**The data**.
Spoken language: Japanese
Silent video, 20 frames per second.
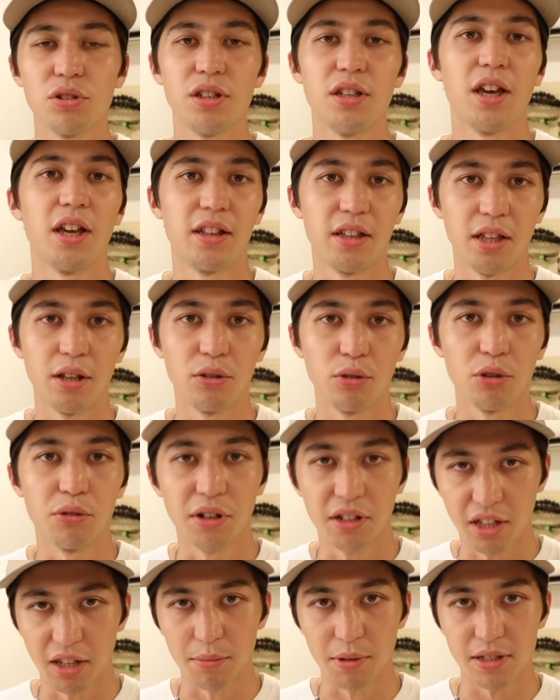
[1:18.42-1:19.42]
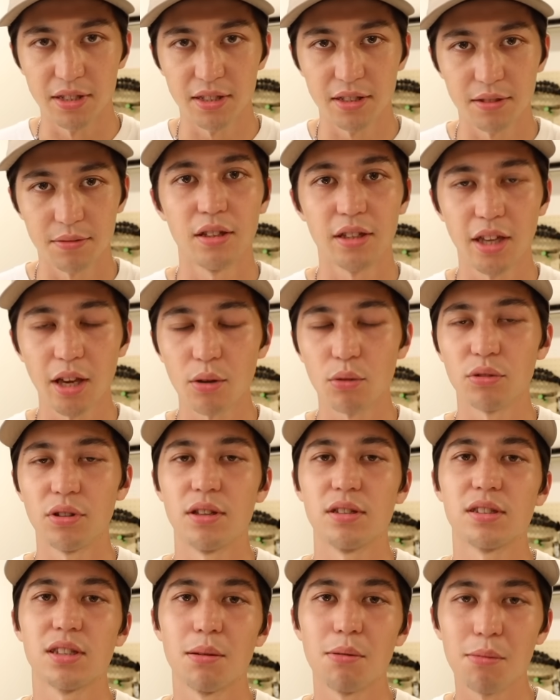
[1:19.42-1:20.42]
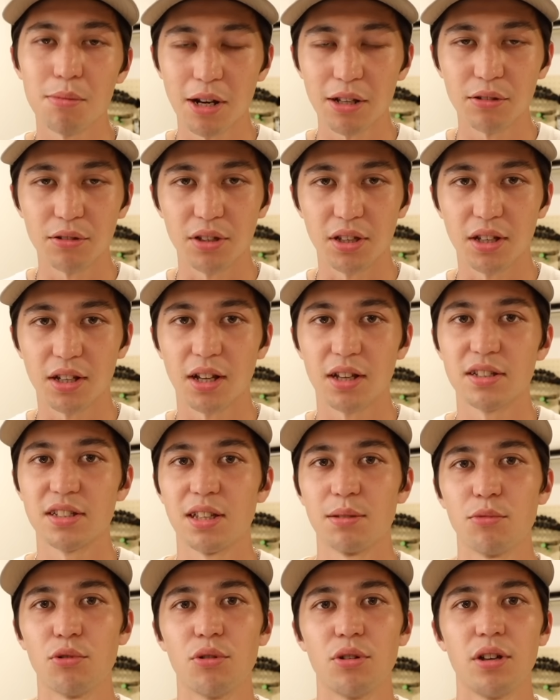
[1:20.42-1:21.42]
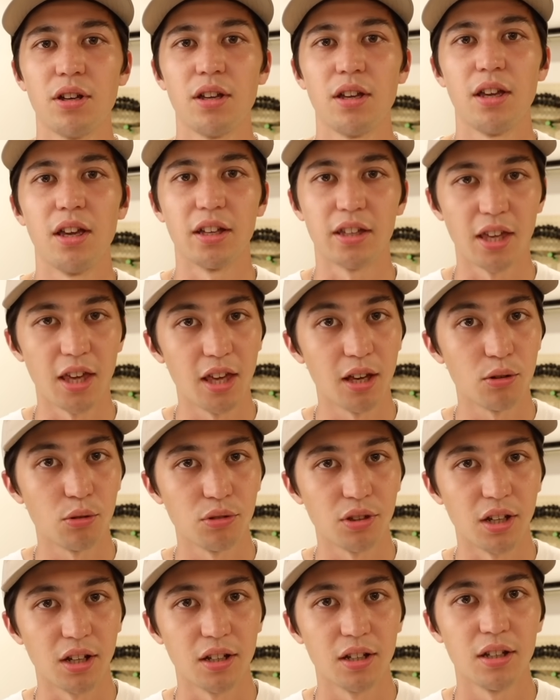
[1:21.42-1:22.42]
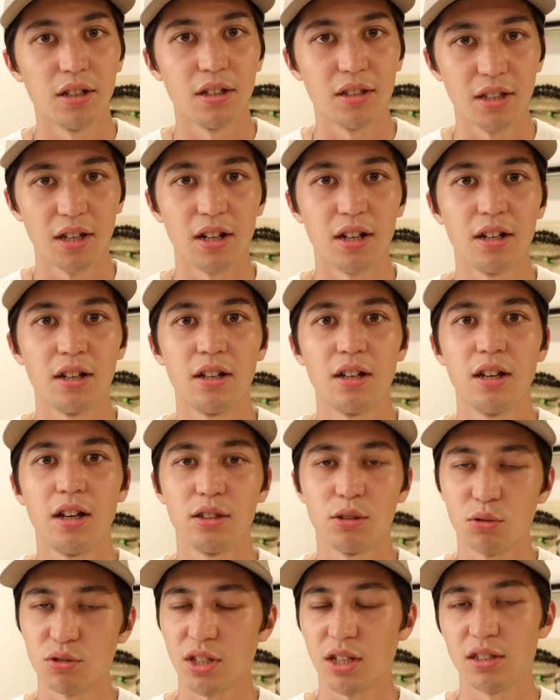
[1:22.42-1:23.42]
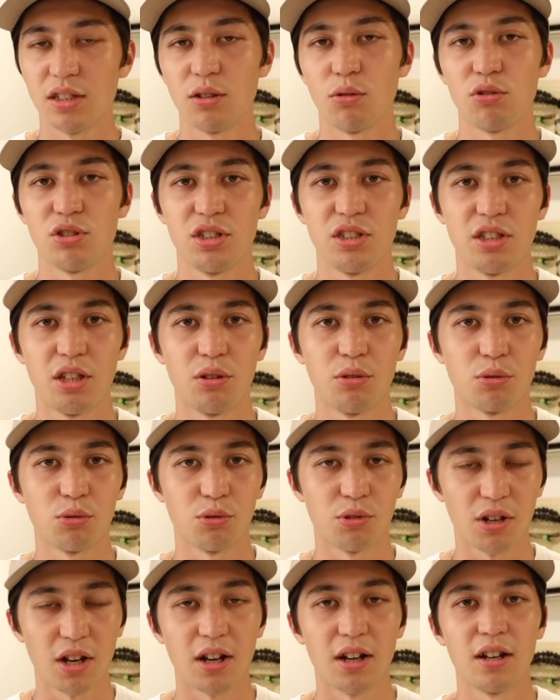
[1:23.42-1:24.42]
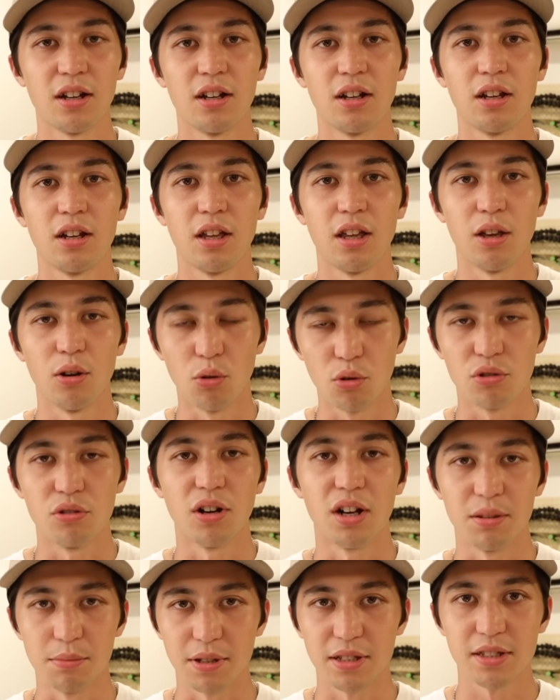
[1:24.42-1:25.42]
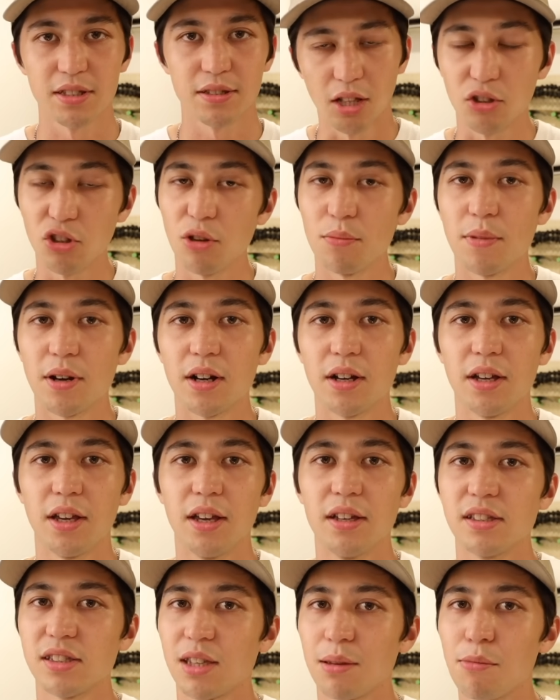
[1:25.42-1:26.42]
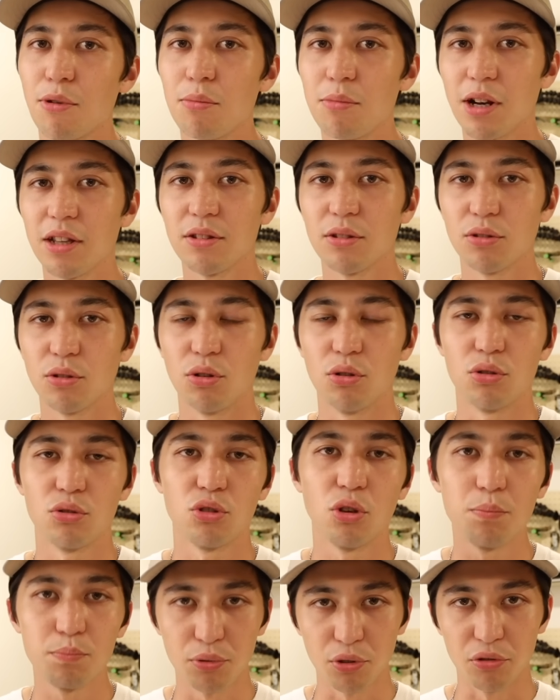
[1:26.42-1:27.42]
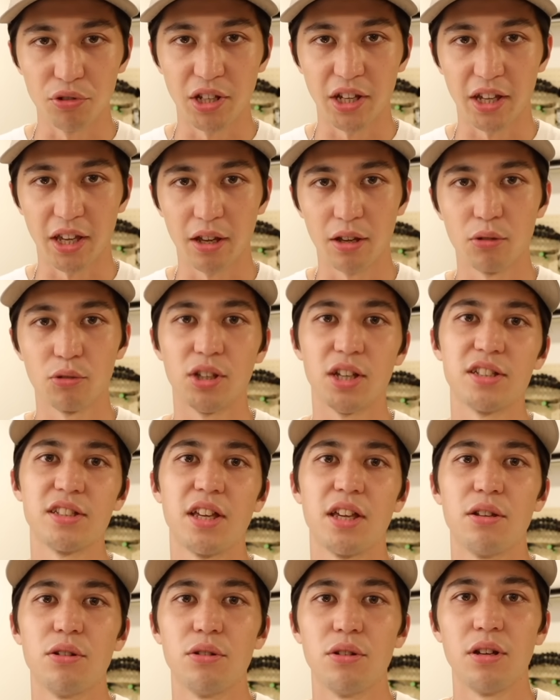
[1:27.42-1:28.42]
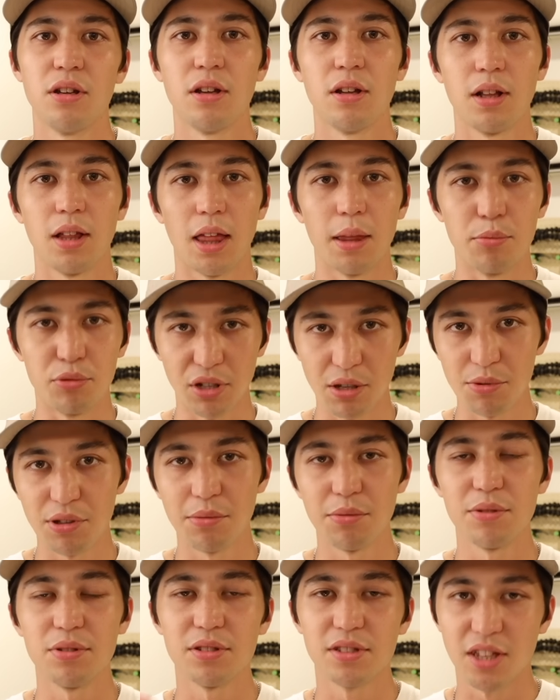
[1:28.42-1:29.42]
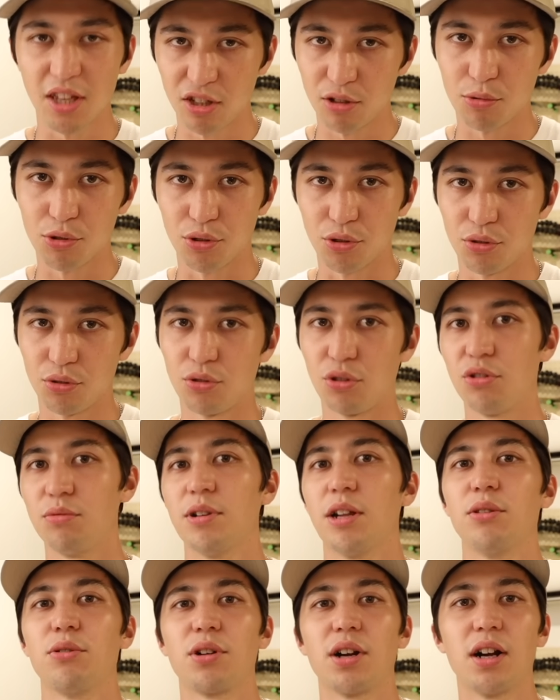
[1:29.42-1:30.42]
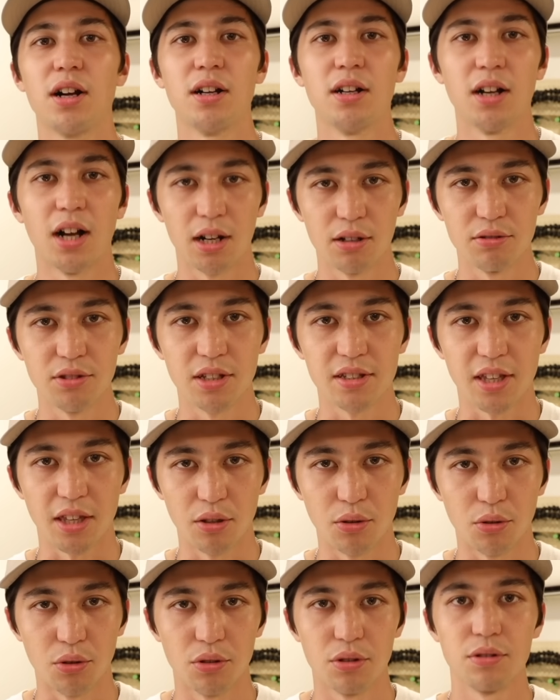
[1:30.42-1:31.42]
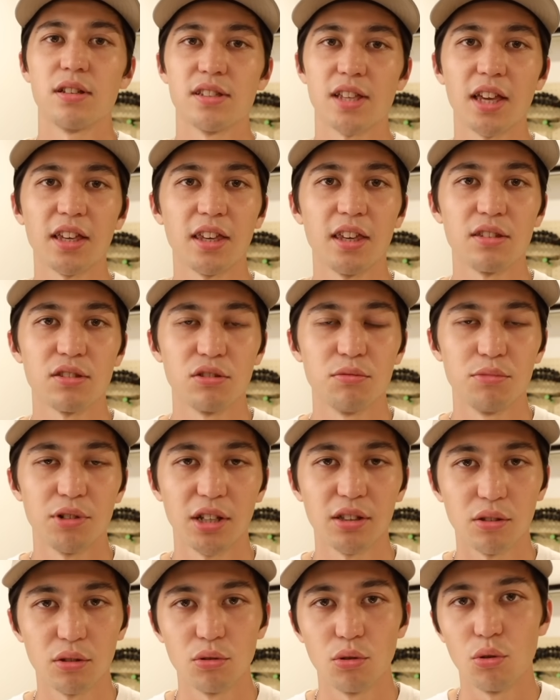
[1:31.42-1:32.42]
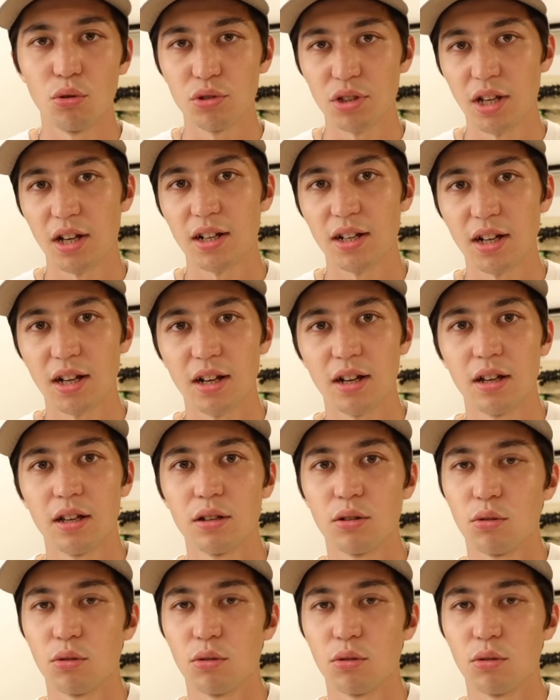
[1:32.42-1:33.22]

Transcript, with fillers: に減ってると言われていますで結構ねスケボーブランドに関しても経営困難や倒産に陥っているところが多くあります例えばスケボーブランドのトップの売り上げを出しているプリミティブスケートボードというブランドがあるんですけど最近そのブランドのオーナーが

**What you should do**. Your response should consist solely of the lines from the line with "[1:28.42-1:29.42]" through the last line of the entries above, printed exactly and without pictures.

**Answer space**.
[1:28.42-1:29.42]
[1:29.42-1:30.42]
[1:30.42-1:31.42]
[1:31.42-1:32.42]
[1:32.42-1:33.22]

Transcript, with fillers: に減ってると言われていますで結構ねスケボーブランドに関しても経営困難や倒産に陥っているところが多くあります例えばスケボーブランドのトップの売り上げを出しているプリミティブスケートボードというブランドがあるんですけど最近そのブランドのオーナーが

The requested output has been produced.